Task directions | Each line from the one with "(5.00 s to 6.00 s)" through the final line of the entries below must be printed exactly, and the pictures must not be.

==== Information supplied

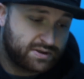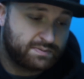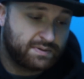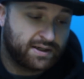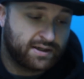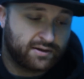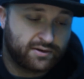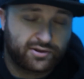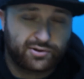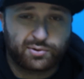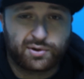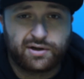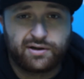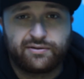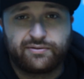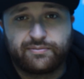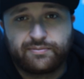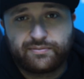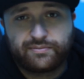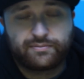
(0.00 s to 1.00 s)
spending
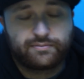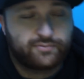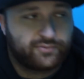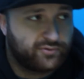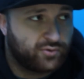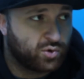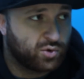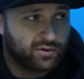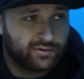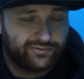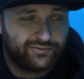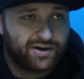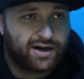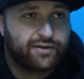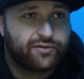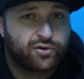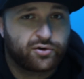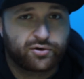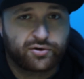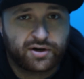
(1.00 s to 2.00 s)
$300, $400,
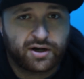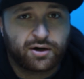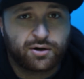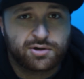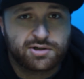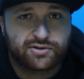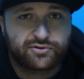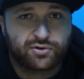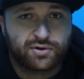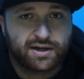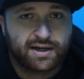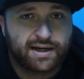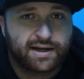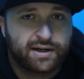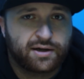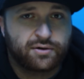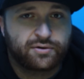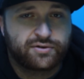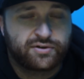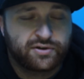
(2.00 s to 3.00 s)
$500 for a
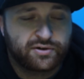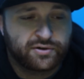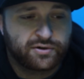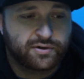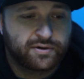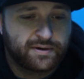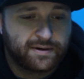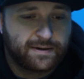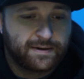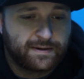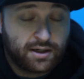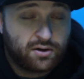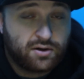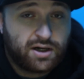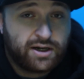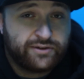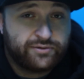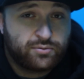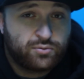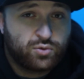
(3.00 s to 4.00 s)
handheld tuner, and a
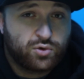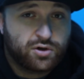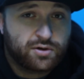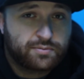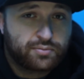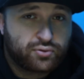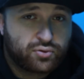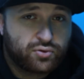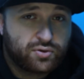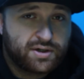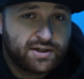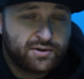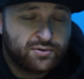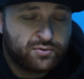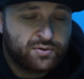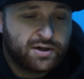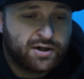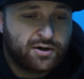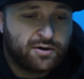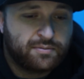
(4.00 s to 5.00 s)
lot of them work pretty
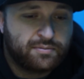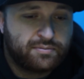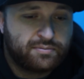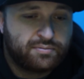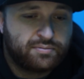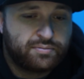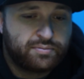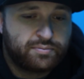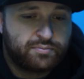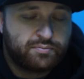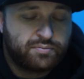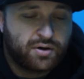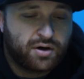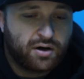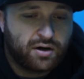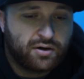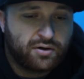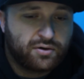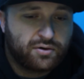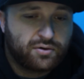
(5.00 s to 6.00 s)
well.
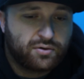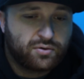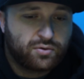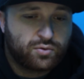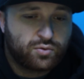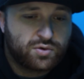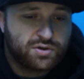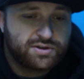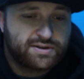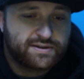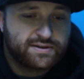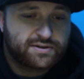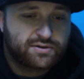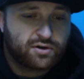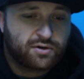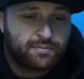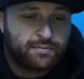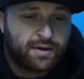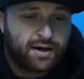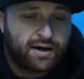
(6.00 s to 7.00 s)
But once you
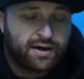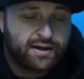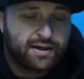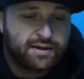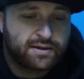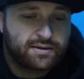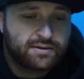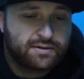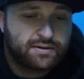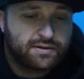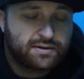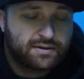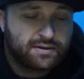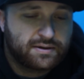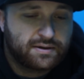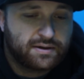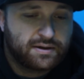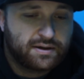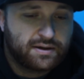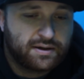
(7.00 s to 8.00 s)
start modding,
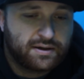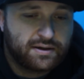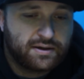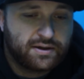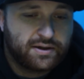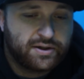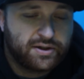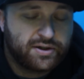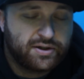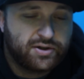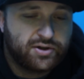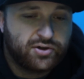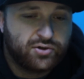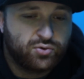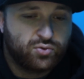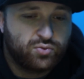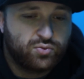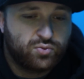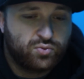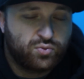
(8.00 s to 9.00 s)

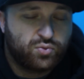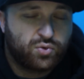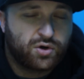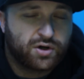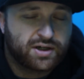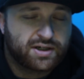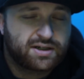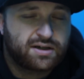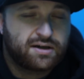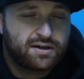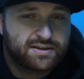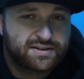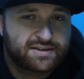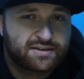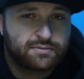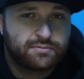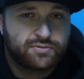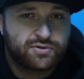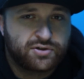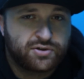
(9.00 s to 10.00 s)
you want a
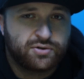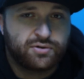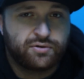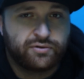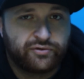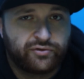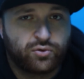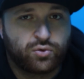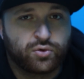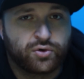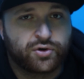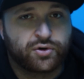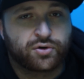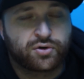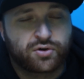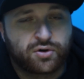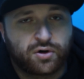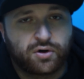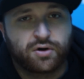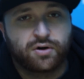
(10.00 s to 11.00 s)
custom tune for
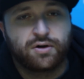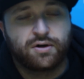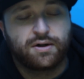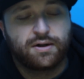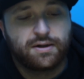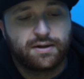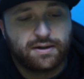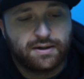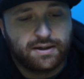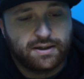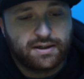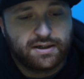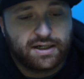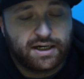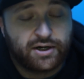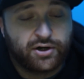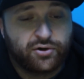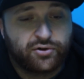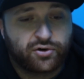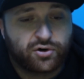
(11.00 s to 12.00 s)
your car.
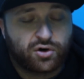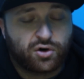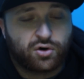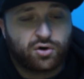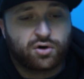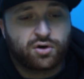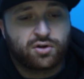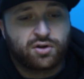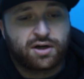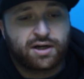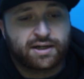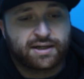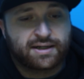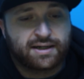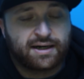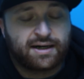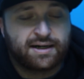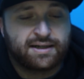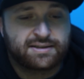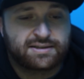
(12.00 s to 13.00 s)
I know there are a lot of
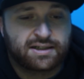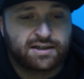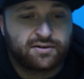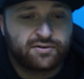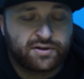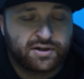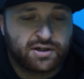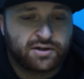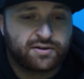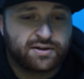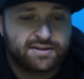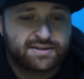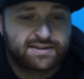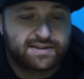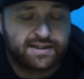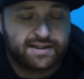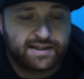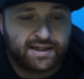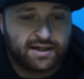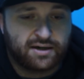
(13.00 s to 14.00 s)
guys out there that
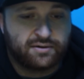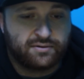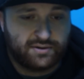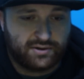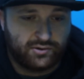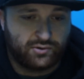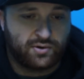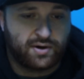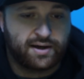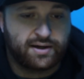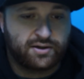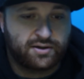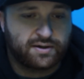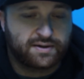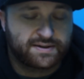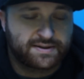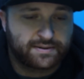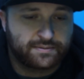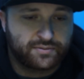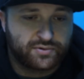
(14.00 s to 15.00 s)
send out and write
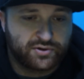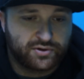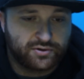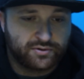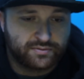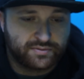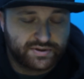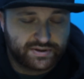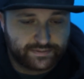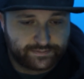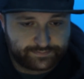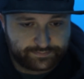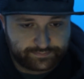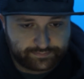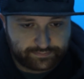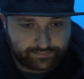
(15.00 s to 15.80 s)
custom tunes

========

Completed exercise |
(5.00 s to 6.00 s)
well.
(6.00 s to 7.00 s)
But once you
(7.00 s to 8.00 s)
start modding,
(8.00 s to 9.00 s)

(9.00 s to 10.00 s)
you want a
(10.00 s to 11.00 s)
custom tune for
(11.00 s to 12.00 s)
your car.
(12.00 s to 13.00 s)
I know there are a lot of
(13.00 s to 14.00 s)
guys out there that
(14.00 s to 15.00 s)
send out and write
(15.00 s to 15.80 s)
custom tunes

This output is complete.